Por que a queixa na esfera amorosa é uma constante na vida das mulheres, mesmo entre aquelas que estão solteiras? Por que a “beleza” é ressentida como um capital tão importante? E por que é tão comum mulheres “adotarem” seus parceiros, cuidando deles, por eles e para eles?. Para explicar essas questões, relacionadas às hierarquias de gênero,a autora propõe a metáfora da prateleira do amor.

– Para educar crianças feministas, de Chimamanda Ngozi Adichie

Escrito no formato de uma carta da autora a uma amiga que acaba de se tornar mãe de uma menina, o livro traz conselhos simples de como oferecer uma formação igualitária a todas as crianças, o que se inicia pela justa distribuição de tarefas entre pais e mães. E é por isso que este breve manifesto pode ser lido igualmente por homens e mulheres, pais de meninas e meninos.

– Educar filhas fortes numa sociedade líquida, de Meg Meeker

Mesclando sua vasta experiência como pediatra com uma boa dose de bom senso, a autora explica, neste livro, os 11 passos necessários para que nossas filhas atinjam todo o seu potencial.

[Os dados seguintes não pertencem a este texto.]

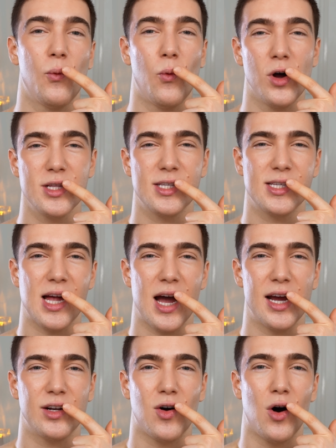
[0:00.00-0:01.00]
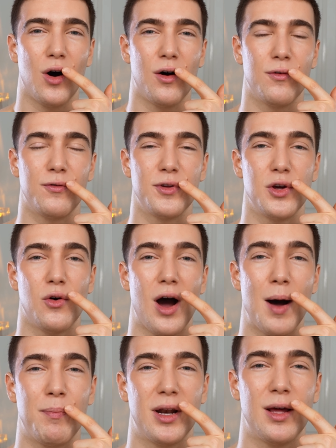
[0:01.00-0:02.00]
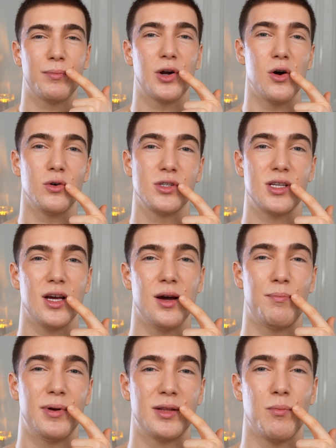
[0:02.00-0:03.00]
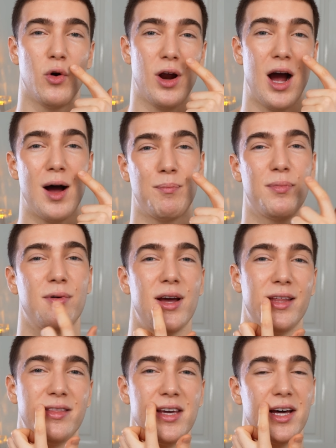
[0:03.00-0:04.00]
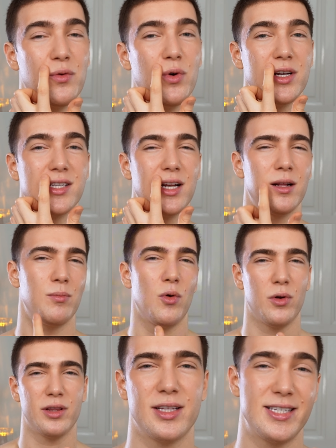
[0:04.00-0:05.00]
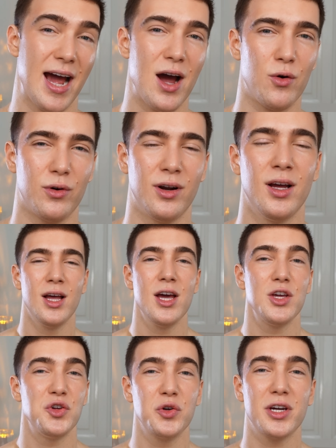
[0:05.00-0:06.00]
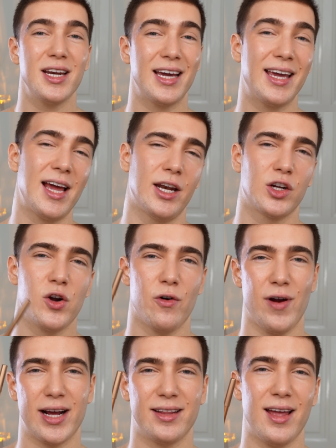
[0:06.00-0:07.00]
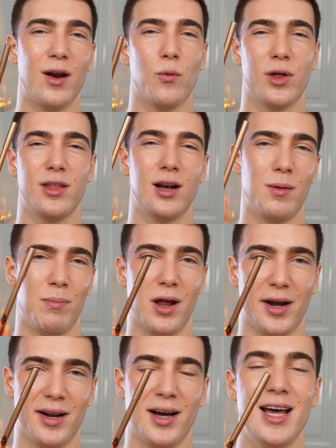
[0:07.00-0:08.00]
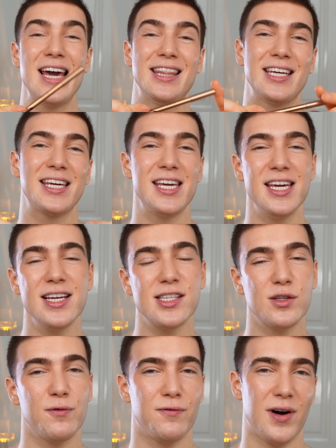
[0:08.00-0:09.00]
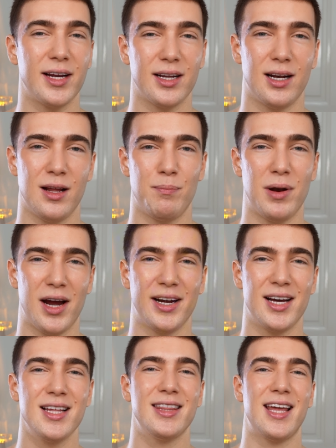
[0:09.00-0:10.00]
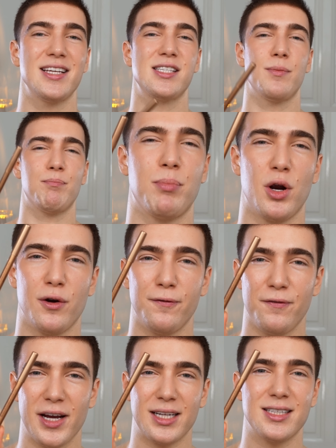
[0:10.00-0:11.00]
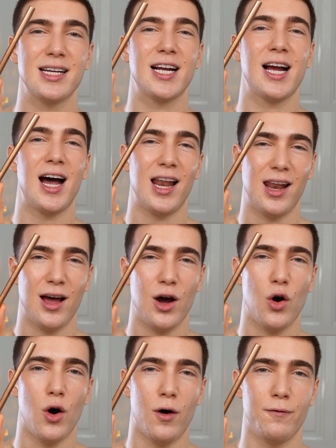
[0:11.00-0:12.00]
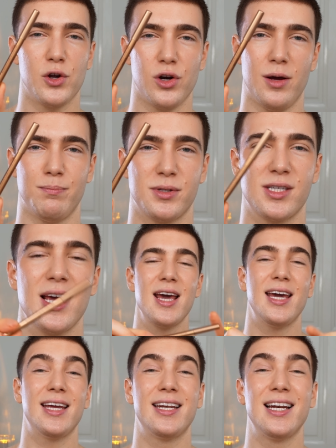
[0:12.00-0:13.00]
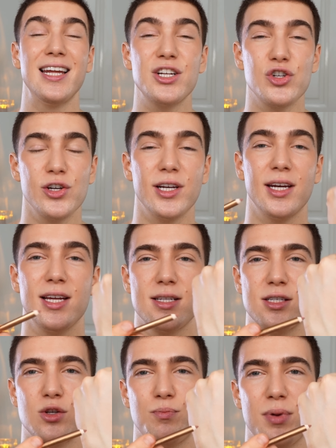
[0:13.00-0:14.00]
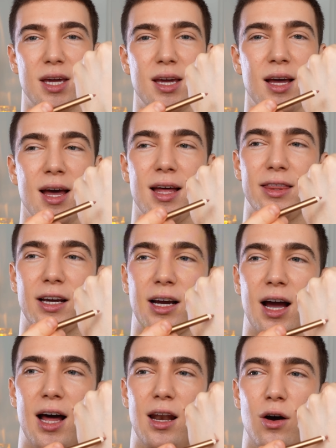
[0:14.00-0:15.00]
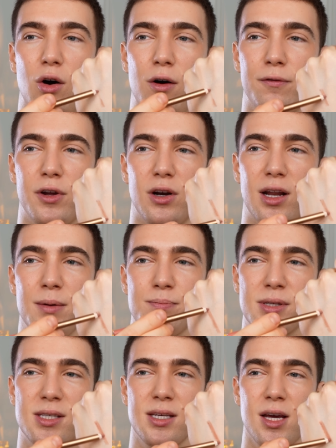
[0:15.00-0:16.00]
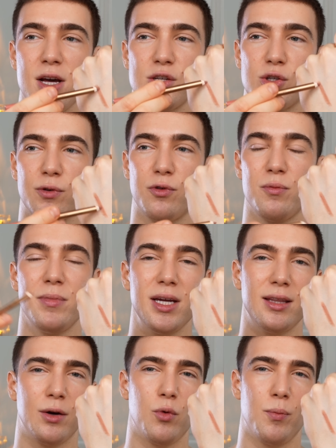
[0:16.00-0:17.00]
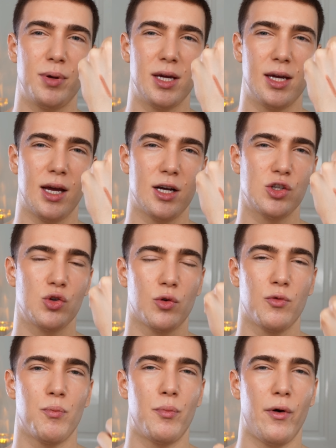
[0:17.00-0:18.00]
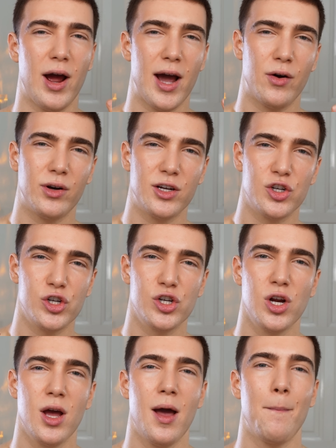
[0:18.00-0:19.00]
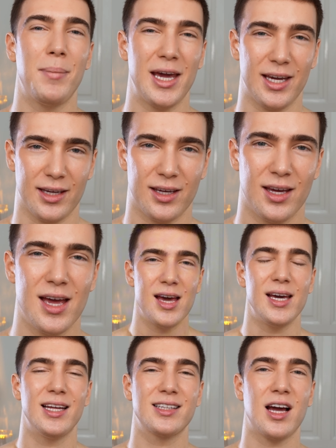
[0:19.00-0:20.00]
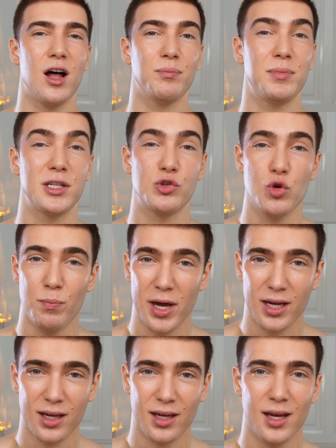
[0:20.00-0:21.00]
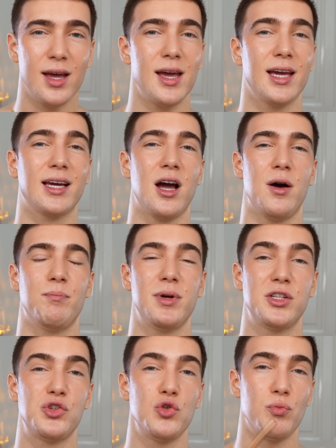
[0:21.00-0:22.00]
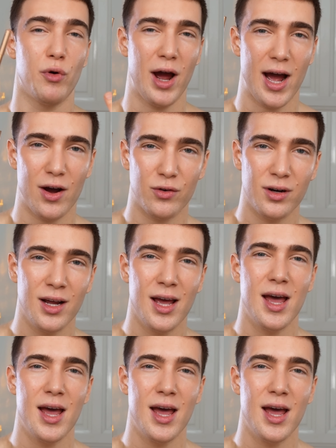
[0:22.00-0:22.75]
one side of your upper lip goes a bit more up and the other one is a little more down, you can again correct that with a lip liner. The key is to find a lip liner that is the perfect color of your lips. It literally needs to be the color of your lips. So for me, that would be sort of brownish pink. It can't be too pink, it can't be too brown,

– O que quer uma mulher, de Rosângela Machado 

É um livro de histórias, histórias da alma humana. Histórias que retratam como a falta de amor e a exclusão dos sentimentos têm afetado os relacionamentos.

Livros para as meninas

– Gente pequena, Grandes sonhos: Malala Yousafzai, de Florencia Errecarte (de 5 a 8 anos)

O livro conta a história da defensora da educação e ganhadora do Prêmio Nobel da Paz, Malala. Nascida em Mingora, Paquistão, seu pai decidiu que ela teria as mesmas possibilidades de um menino. A menina adorava estudar, mas um regime cheio de ódio tomou o poder e proibiu as meninas de ir à escola. Malala protestou, o que a tornou alvo de violência.

– Pequenas Grandes Sonhadoras: Mulheres visionárias ao redor do mundo, de Vashti Harrison (de 8 a 11 anos)

O livro conta as histórias de vida de 35 mulheres visionárias, entre elas inventoras, artistas e cientistas, Pequenas Grandes Sonhadoras inspira e ensina ao mesmo tempo.

– Histórias de Ninar Para Garotas Rebeldes, de Elena Favilli e Francesca Cavallo (para adolescentes)

É um livro com 100 histórias sobre a vida de 100 mulheres extraordinárias do passado e do presente, ilustradas por 60 artistas mulheres do mundo inteiro.